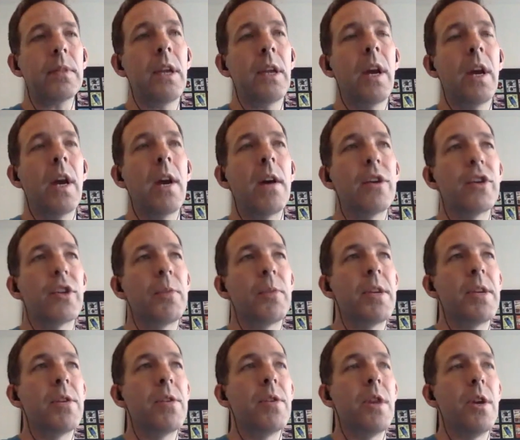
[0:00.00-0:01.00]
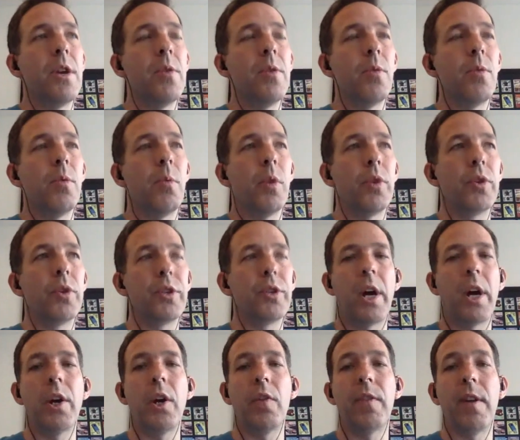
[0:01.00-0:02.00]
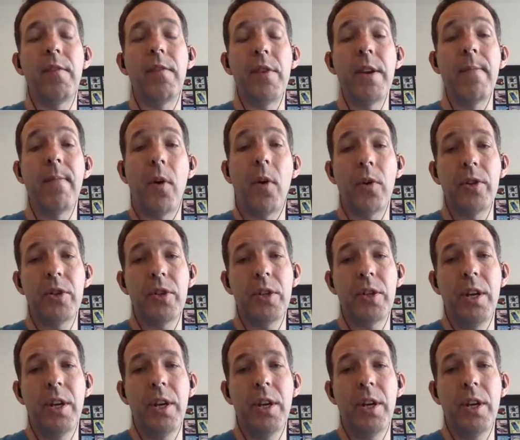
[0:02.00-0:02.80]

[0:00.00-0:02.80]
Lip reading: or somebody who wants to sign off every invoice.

...

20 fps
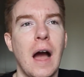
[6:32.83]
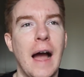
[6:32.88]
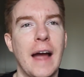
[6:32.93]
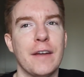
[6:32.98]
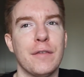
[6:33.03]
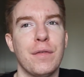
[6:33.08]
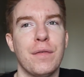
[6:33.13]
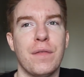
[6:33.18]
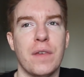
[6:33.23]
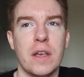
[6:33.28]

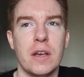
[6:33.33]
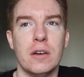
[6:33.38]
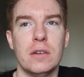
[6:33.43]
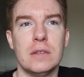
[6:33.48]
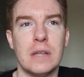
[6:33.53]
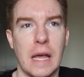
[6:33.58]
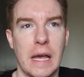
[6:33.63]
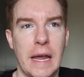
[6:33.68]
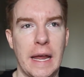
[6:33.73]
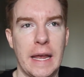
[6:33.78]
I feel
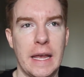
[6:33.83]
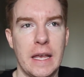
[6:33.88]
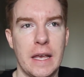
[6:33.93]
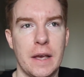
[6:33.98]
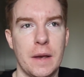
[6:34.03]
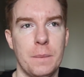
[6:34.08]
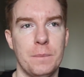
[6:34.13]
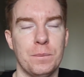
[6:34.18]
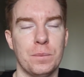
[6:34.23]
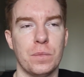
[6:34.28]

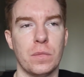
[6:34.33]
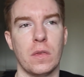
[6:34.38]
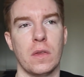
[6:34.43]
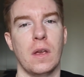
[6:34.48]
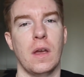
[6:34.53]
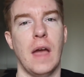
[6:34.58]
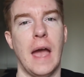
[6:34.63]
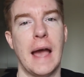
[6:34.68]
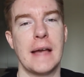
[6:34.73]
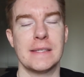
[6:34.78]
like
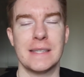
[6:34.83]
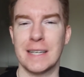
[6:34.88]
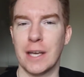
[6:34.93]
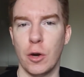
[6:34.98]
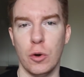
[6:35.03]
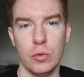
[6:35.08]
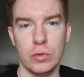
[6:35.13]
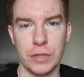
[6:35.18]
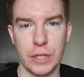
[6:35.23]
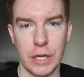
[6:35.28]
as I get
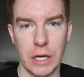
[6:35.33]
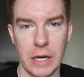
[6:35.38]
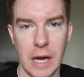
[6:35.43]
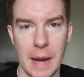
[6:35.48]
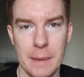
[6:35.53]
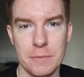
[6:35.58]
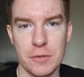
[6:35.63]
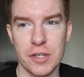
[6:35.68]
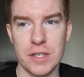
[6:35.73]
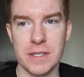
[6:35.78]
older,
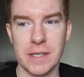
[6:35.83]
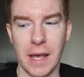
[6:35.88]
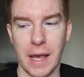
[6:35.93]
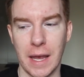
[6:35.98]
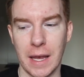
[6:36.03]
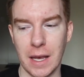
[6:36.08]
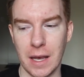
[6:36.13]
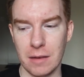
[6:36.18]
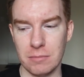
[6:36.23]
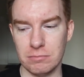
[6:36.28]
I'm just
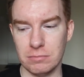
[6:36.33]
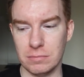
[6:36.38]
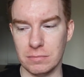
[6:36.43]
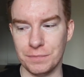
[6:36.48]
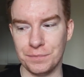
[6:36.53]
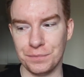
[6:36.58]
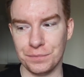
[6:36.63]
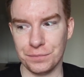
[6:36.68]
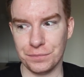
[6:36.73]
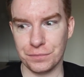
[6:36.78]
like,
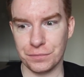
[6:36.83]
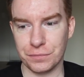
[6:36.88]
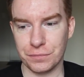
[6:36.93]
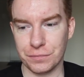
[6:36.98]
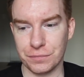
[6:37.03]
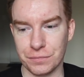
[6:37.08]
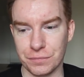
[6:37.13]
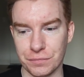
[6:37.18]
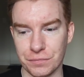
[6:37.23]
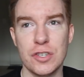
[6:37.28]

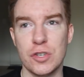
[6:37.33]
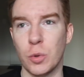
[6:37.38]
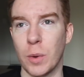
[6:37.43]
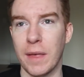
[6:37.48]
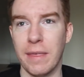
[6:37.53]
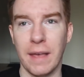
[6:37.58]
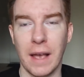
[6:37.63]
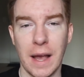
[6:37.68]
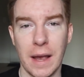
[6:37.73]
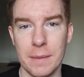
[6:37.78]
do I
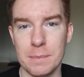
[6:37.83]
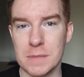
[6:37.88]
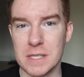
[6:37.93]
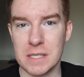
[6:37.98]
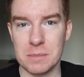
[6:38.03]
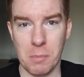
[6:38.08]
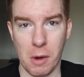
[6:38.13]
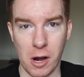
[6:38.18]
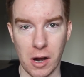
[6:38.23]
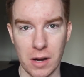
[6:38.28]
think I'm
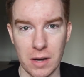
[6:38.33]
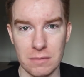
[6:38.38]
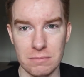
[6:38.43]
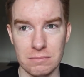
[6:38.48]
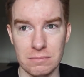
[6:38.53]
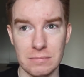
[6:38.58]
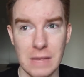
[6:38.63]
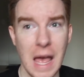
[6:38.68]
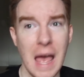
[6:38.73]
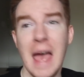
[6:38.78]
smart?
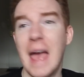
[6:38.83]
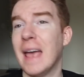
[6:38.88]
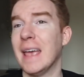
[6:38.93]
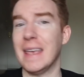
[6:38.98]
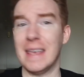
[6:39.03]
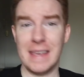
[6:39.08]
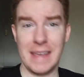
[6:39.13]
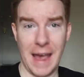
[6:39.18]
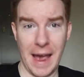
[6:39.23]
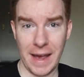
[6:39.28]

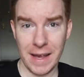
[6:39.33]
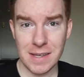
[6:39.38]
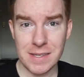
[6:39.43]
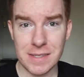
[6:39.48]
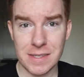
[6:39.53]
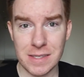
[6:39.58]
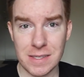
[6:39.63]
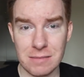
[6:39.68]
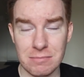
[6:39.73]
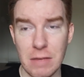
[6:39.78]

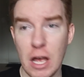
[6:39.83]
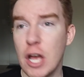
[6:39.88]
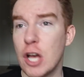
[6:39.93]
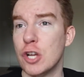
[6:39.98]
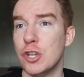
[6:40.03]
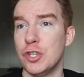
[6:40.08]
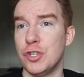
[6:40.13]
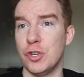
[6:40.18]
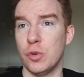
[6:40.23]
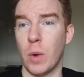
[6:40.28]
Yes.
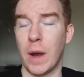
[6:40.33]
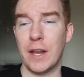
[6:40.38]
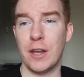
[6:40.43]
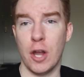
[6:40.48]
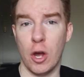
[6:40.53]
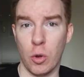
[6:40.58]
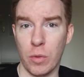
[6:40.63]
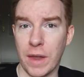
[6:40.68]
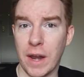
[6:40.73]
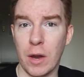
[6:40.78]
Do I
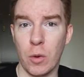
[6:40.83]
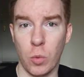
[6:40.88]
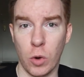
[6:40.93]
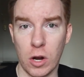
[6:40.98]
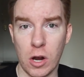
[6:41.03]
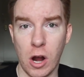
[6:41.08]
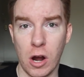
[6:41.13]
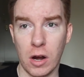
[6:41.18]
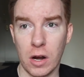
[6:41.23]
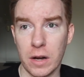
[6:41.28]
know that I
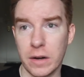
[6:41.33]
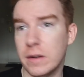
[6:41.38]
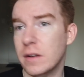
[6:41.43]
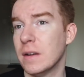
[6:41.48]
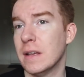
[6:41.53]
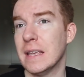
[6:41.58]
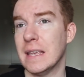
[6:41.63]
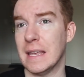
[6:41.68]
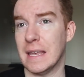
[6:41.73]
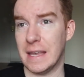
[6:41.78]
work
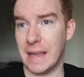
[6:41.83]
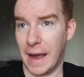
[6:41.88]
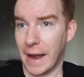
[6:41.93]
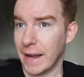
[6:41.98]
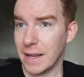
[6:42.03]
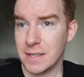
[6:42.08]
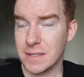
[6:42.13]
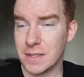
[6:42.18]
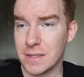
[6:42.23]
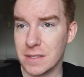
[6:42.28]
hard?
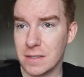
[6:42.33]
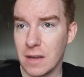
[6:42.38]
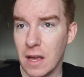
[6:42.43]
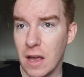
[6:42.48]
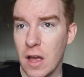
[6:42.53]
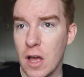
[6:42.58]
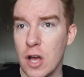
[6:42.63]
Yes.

* _TASK REQUIREMENTS_
In the listing above, the required lines run from the line with "[0:00.00-0:01.00]" through the line with "Lip reading: or". Output exactly those lines, omitting pictures.

* _ANSWER TO THIS TASK_
[0:00.00-0:01.00]
[0:01.00-0:02.00]
[0:02.00-0:02.80]

[0:00.00-0:02.80]
Lip reading: or somebody who wants to sign off every invoice.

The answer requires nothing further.